### Supplied records
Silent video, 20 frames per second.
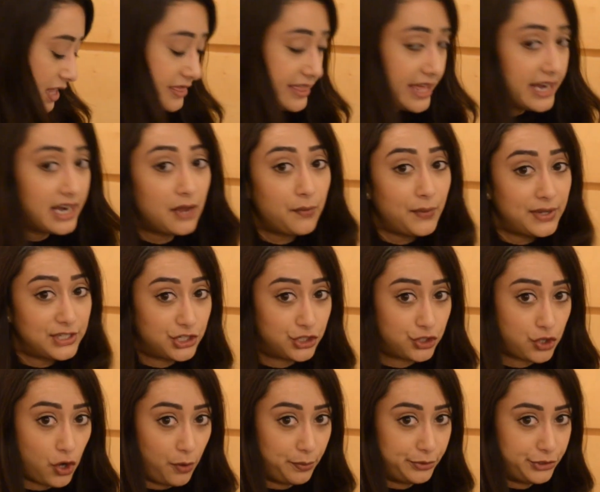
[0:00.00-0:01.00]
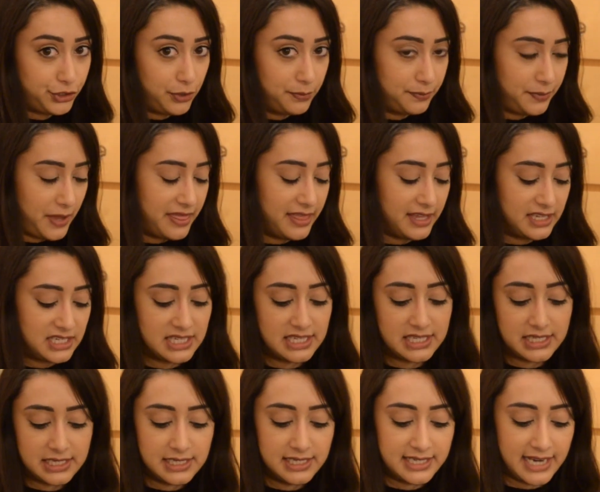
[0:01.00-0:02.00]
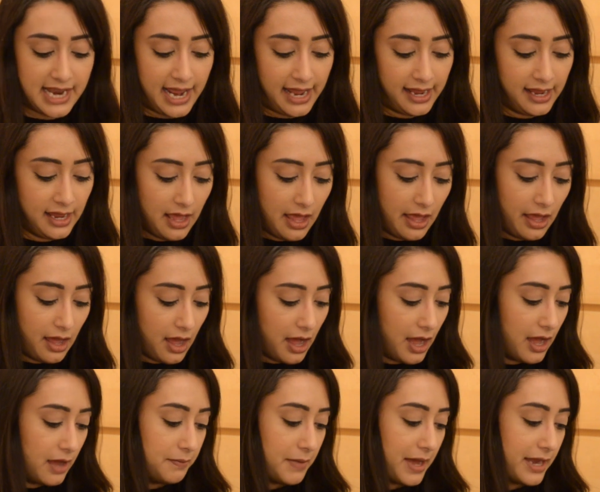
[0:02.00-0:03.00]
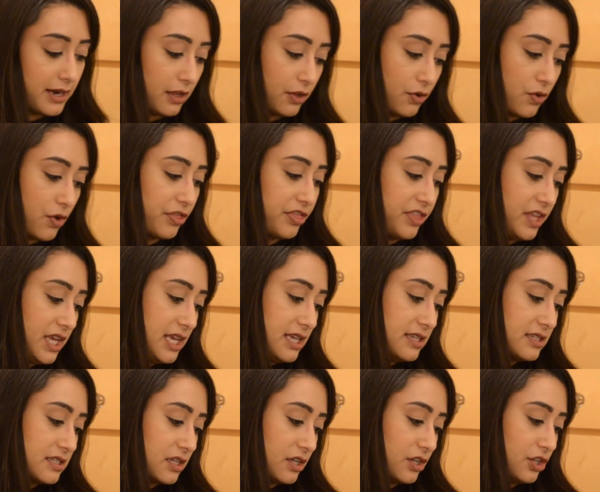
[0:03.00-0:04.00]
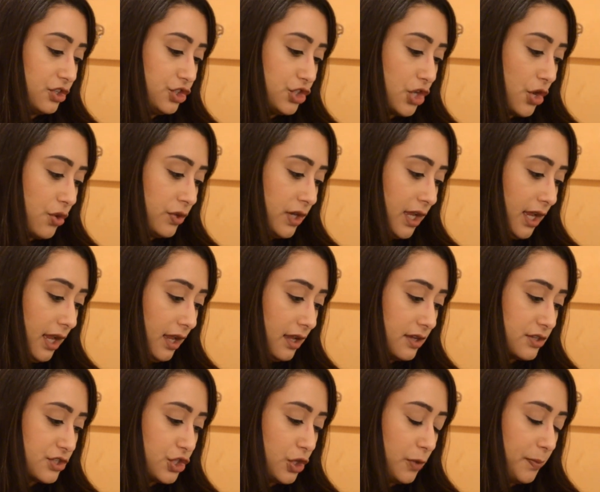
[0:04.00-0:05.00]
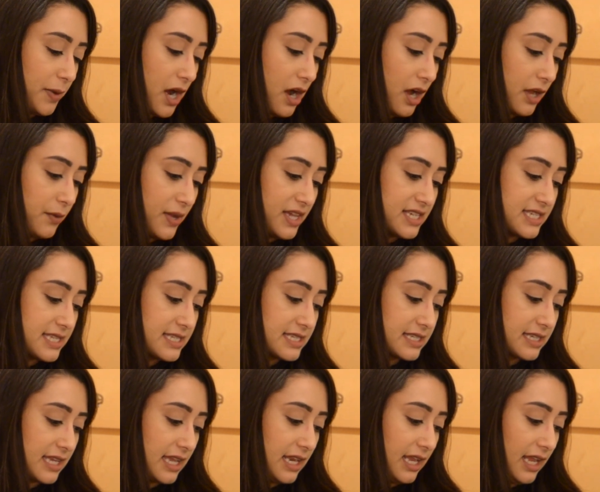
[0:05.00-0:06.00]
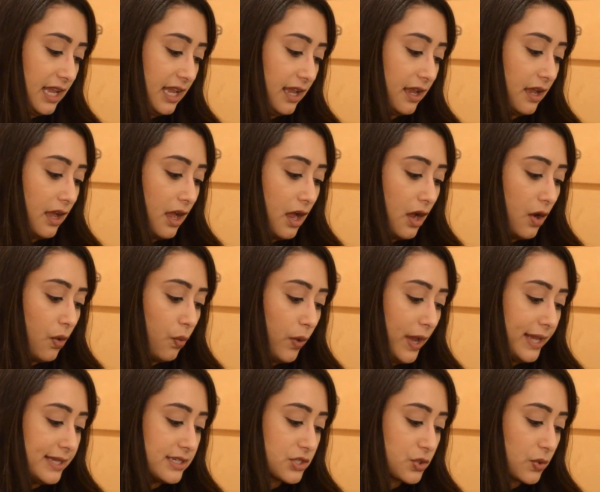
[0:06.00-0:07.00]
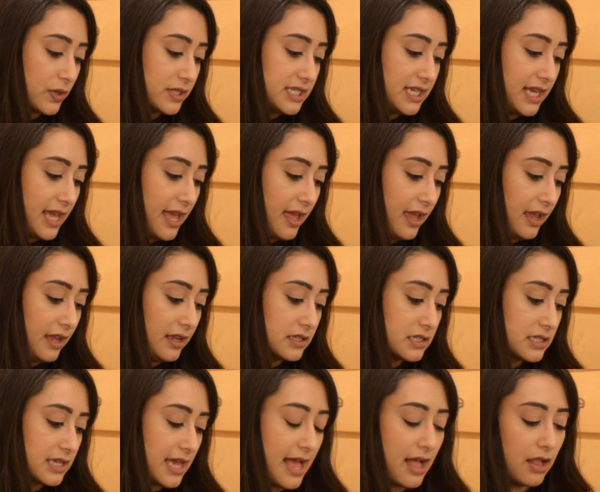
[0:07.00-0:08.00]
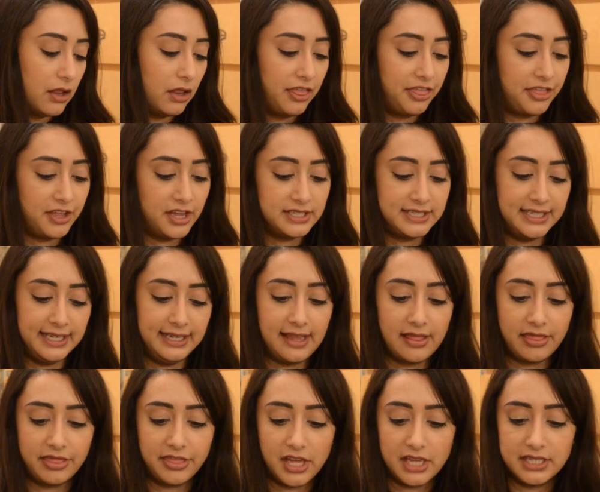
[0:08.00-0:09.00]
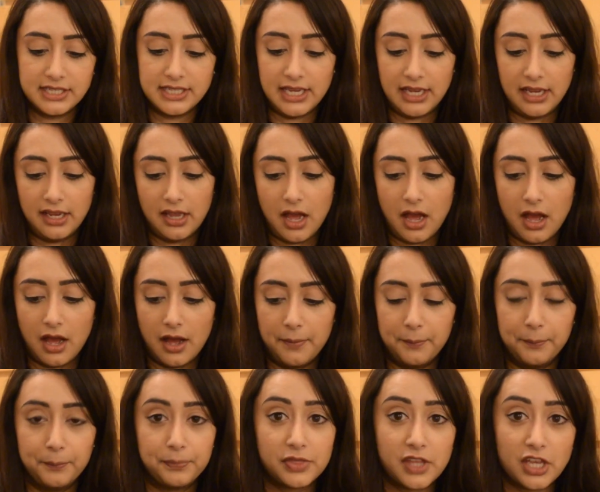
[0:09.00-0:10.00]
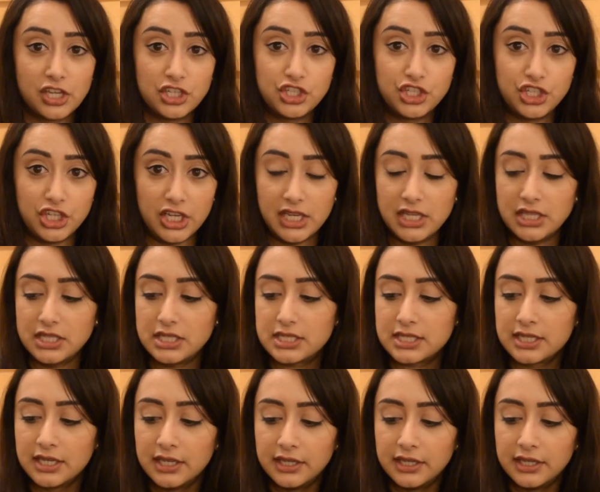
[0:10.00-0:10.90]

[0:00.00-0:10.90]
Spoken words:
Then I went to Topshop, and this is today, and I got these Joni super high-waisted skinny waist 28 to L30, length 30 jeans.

### Activity
For this exercise, reproduce the data above exactly from the line containing "[0:05.00-0:06.00]" through its final line, both ends included, with no pictures in the copy.

### Exercise answer
[0:05.00-0:06.00]
[0:06.00-0:07.00]
[0:07.00-0:08.00]
[0:08.00-0:09.00]
[0:09.00-0:10.00]
[0:10.00-0:10.90]

[0:00.00-0:10.90]
Spoken words:
Then I went to Topshop, and this is today, and I got these Joni super high-waisted skinny waist 28 to L30, length 30 jeans.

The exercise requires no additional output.